A obesidade deixou de ser um problema isolado para se tornar uma das maiores crises de saúde pública da atualidade. E, no caso da obesidade infantil, os dados continuam a exigir atenção.

De acordo com a World Health Organization e os dados da WHO European Childhood Obesity Surveillance Initiative (COSI), em vários países europeus cerca de 1 em cada 3 crianças apresenta excesso de peso.

Perante este cenário, a pergunta é inevitável:

Onde começa verdadeiramente a prevenção?

A introdução alimentar é um momento de programação

A introdução da alimentação complementar não é apenas a transição do leite para os sólidos. É um período de programação metabólica, comportamental e relacional com a comida.

É nesta fase que:
• Se consolida a autorregulação alimentar
• Se moldam preferências de sabor
• Se estabelece a relação emocional com a alimentação
• Se promovem competências motoras orais fundamentais

Pequenas decisões nesta fase podem ter impacto a médio e longo prazo.

Autorregulação: os bebés sabem quanto precisam

Os bebés nascem com a capacidade de reconhecer:
• Quando têm fome
• Quando estão satisfeitos
• Quanto necessitam comer

E esta necessidade varia de dia para dia.

Quando o adulto insiste em “só mais uma colher”, quando distrai para prolongar a refeição ou quando decide a quantidade sem considerar os sinais do bebé, pode estar, mesmo sem intenção, a interferir com um mecanismo biológico sofisticado.

A perda gradual da ligação aos sinais internos de fome e saciedade está associada a maior risco de ingestão excessiva ao longo da vida.

Preservar a autorregulação é um dos pilares da prevenção da obesidade.

A importância da evolução de textura

Independentemente da abordagem escolhida (tradicional ou mais autónoma), a progressão das texturas é essencial.

Recomenda-se que:
• Aos 8–9 meses o bebé esteja exposto a alimentos muito grumosos
• Aos 10 meses consuma alimentos em pedaços, adaptados e próximos da textura familiar

Atrasos na progressão de textura estão associados a:
• Maior seletividade alimentar
• Maior recusa alimentar
• Menor aceitação de vegetais
• Padrões alimentares mais restritivos

E padrões restritivos podem contribuir, a longo prazo, para desequilíbrios nutricionais e maior risco de excesso ponderal.

Textura não é apenas consistência.
É desenvolvimento motor, sensorial e alimentar.

O ambiente alimentar também conta

Outro fator determinante na prevenção da obesidade infantil é o ambiente alimentar precoce.

A exposição frequente a:
• Papas açucaradas
• Snacks ultraprocessados
• Produtos “infantis” com açúcar adicionado

pode moldar preferências gustativas e aumentar a preferência por sabores intensamente doces.

Quanto mais precoce e repetida for essa exposição, maior a probabilidade de a criança desenvolver padrões alimentares menos variados.
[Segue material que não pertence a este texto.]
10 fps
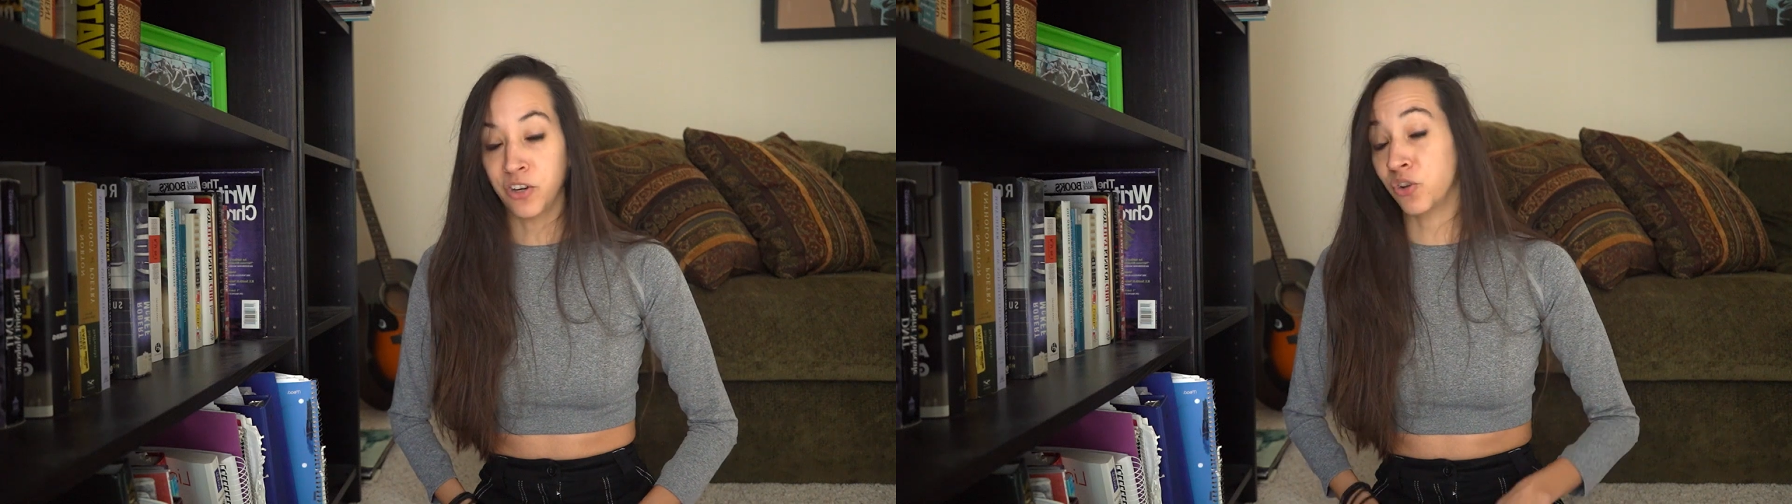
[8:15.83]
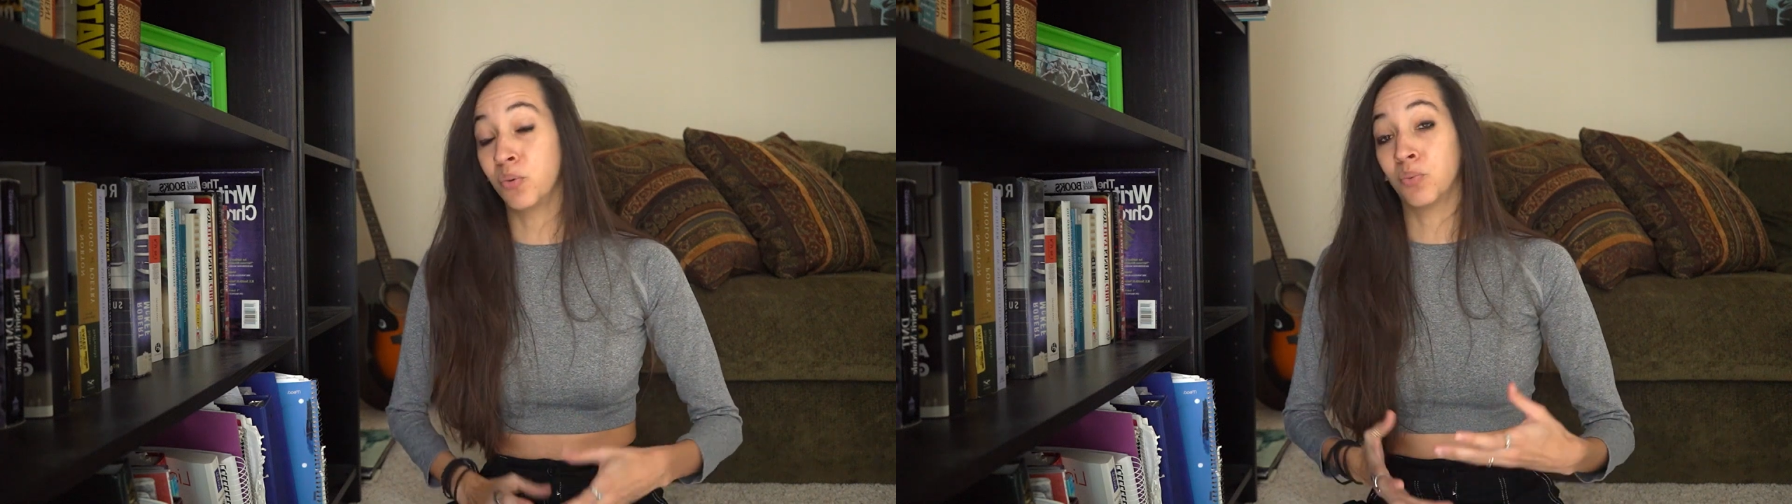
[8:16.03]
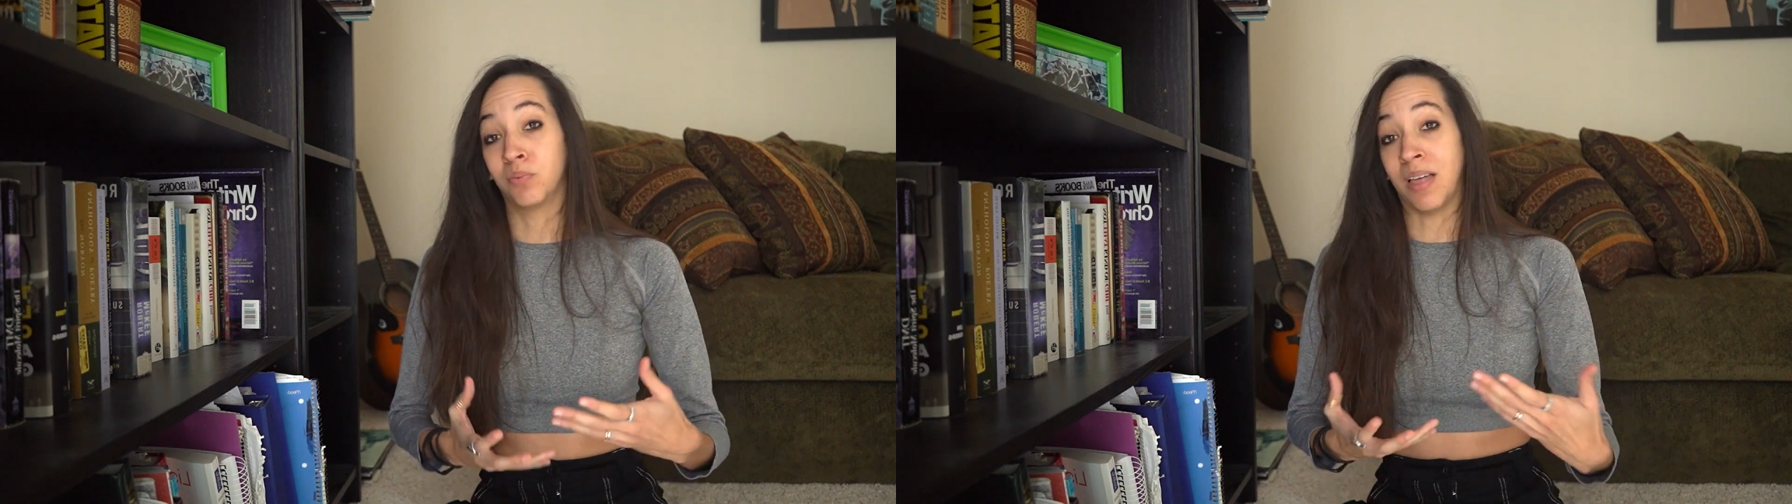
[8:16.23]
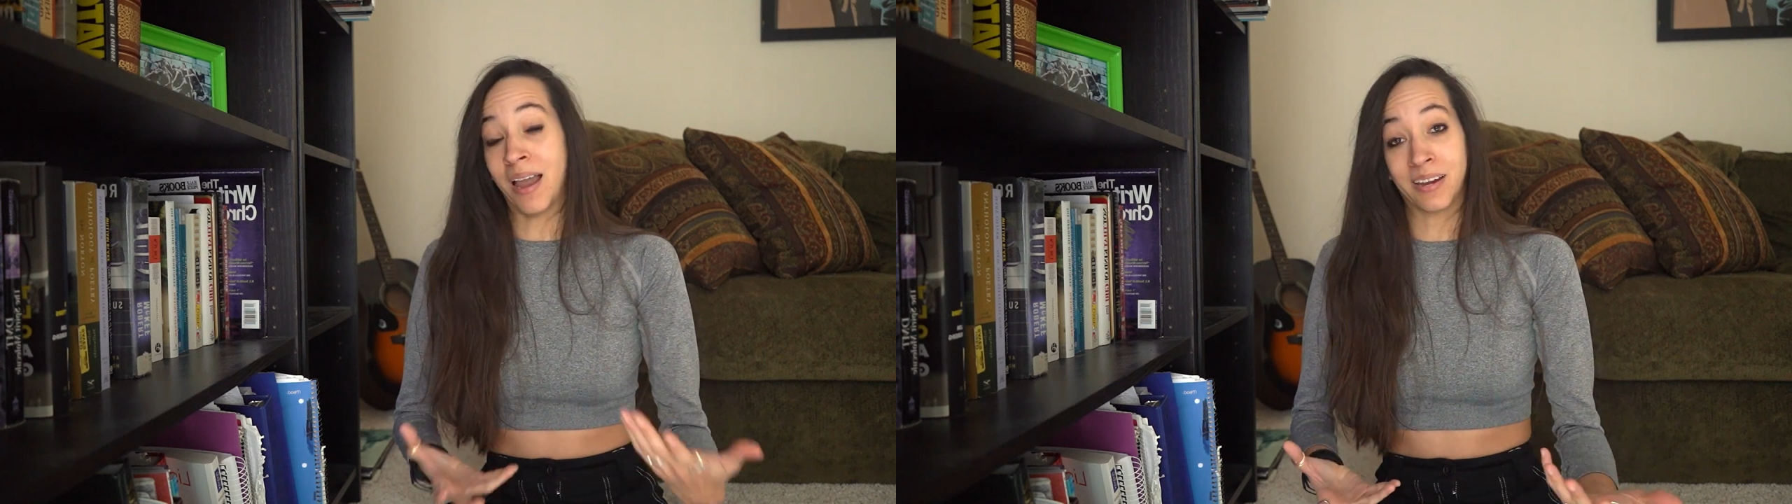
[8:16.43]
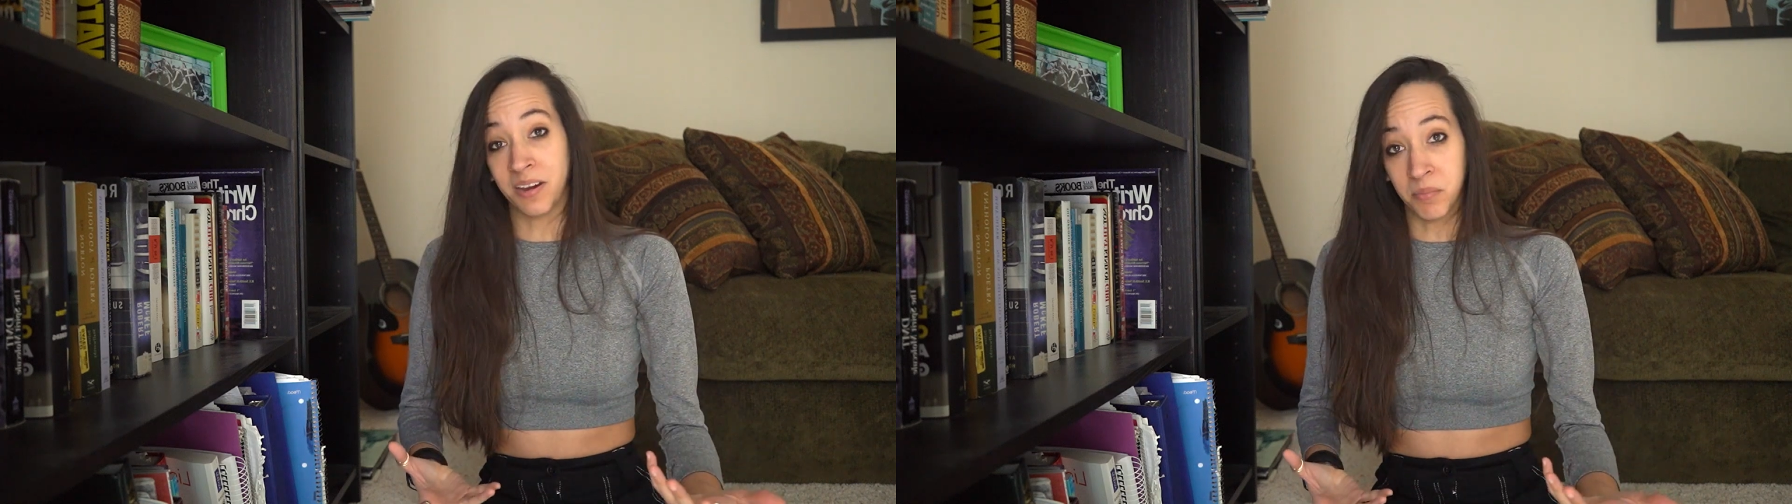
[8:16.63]
do
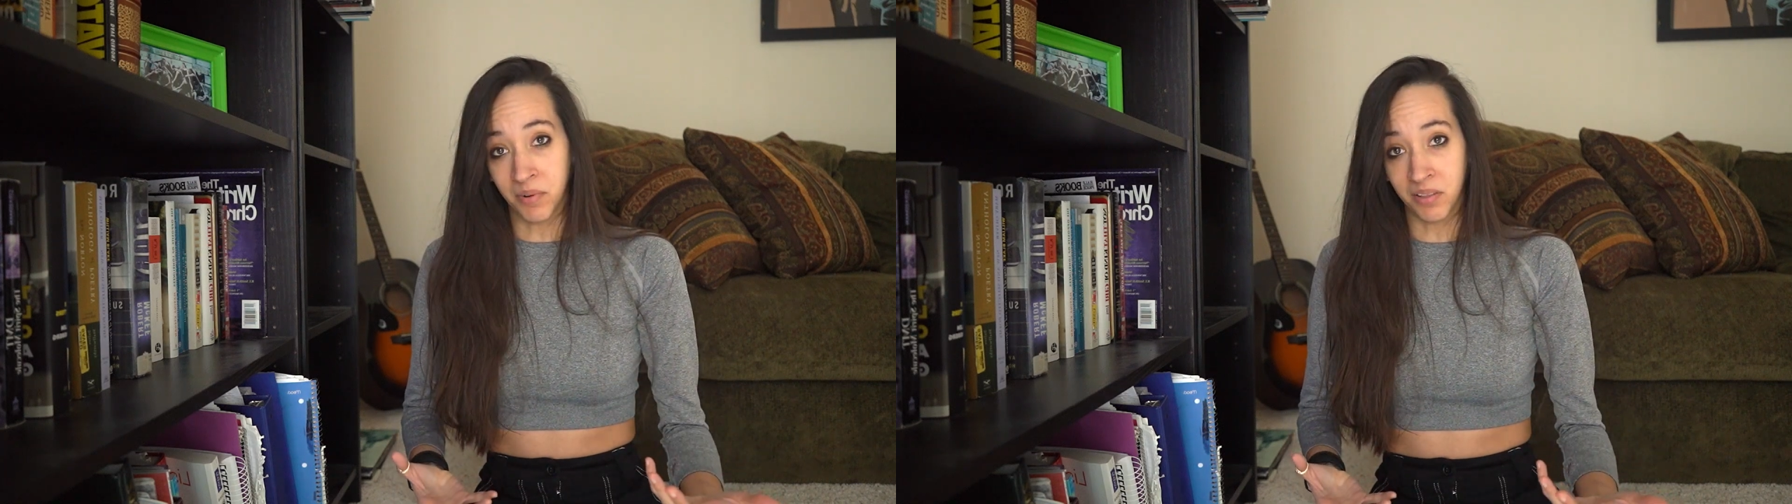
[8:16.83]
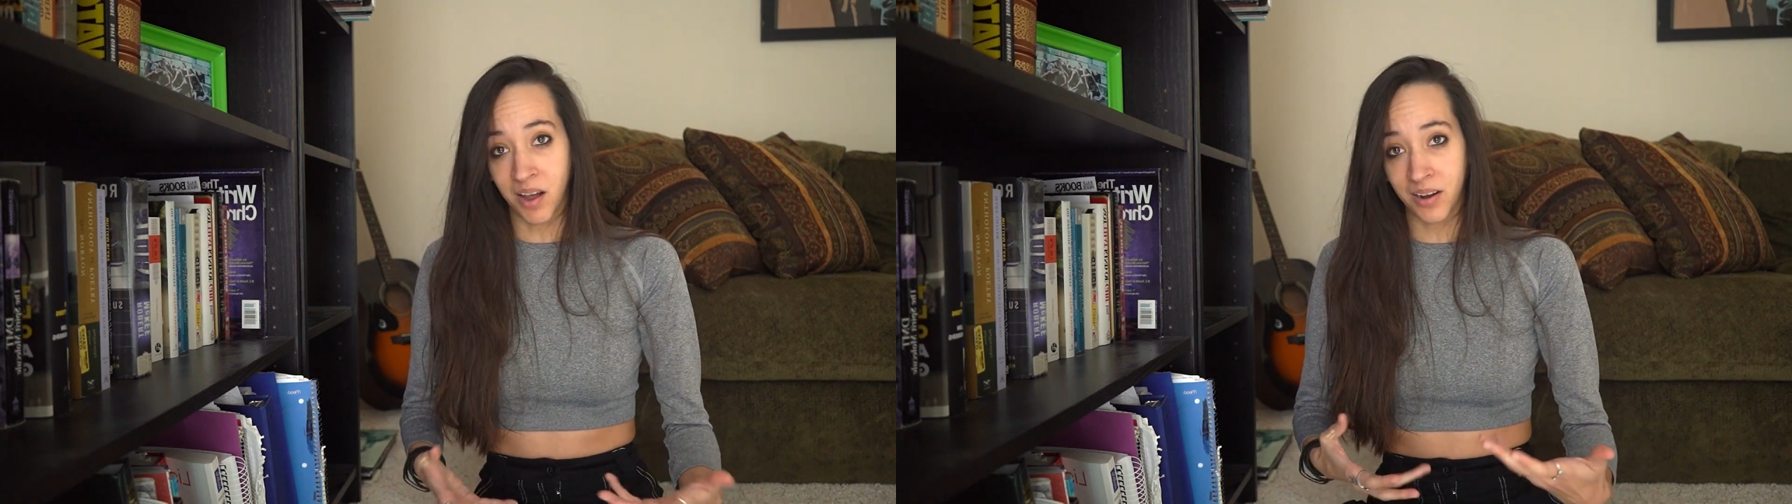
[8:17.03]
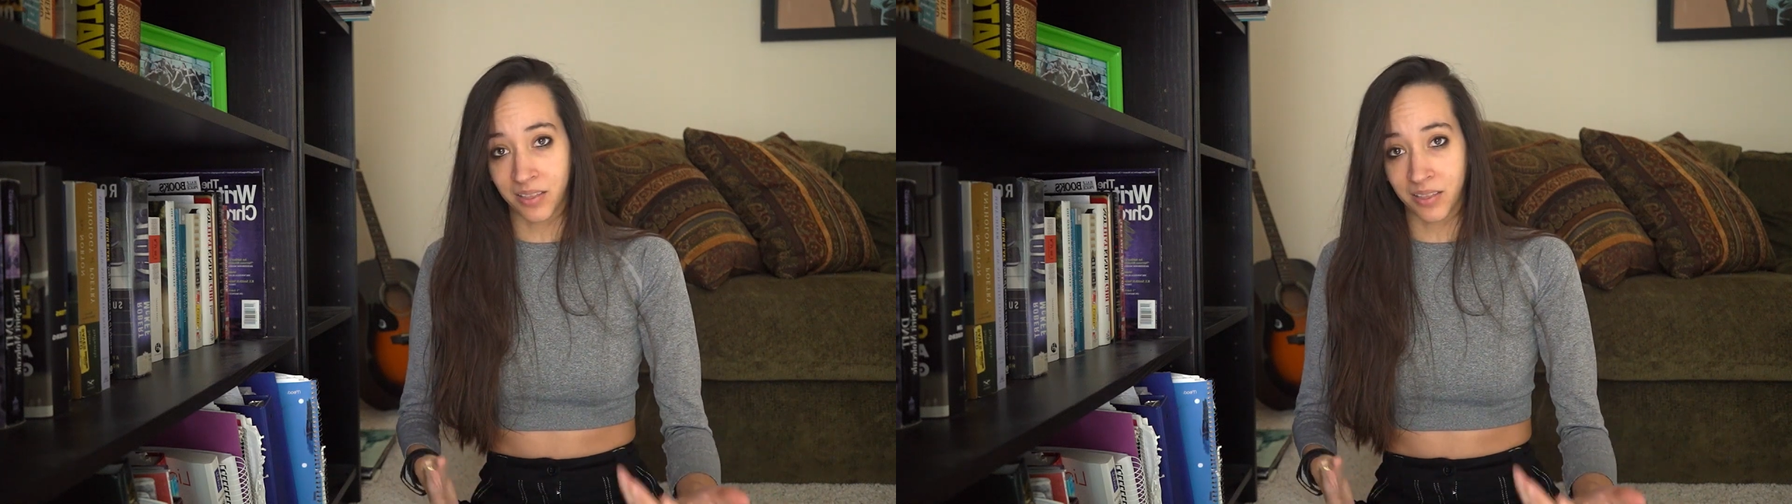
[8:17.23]
like him a lot.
A prevenção da obesidade não começa com restrição.
Começa com qualidade alimentar e exposição adequada a alimentos reais.

Prevenir é construir relação

A prevenção da obesidade infantil não se resume a calorias ou a peso.

Começa:
• No respeito pelos sinais de fome e saciedade
• Na progressão adequada de texturas
• Na oferta consistente de alimentos variados
• Na confiança na competência do bebé

Antes de falarmos em dietas, devemos falar em vínculo, responsividade e educação alimentar.

Hoje, no Dia Mundial da Obesidade, a reflexão é esta:

Estamos a ensinar as crianças a comer… ou estamos a ensiná-las a ignorar os seus próprios sinais?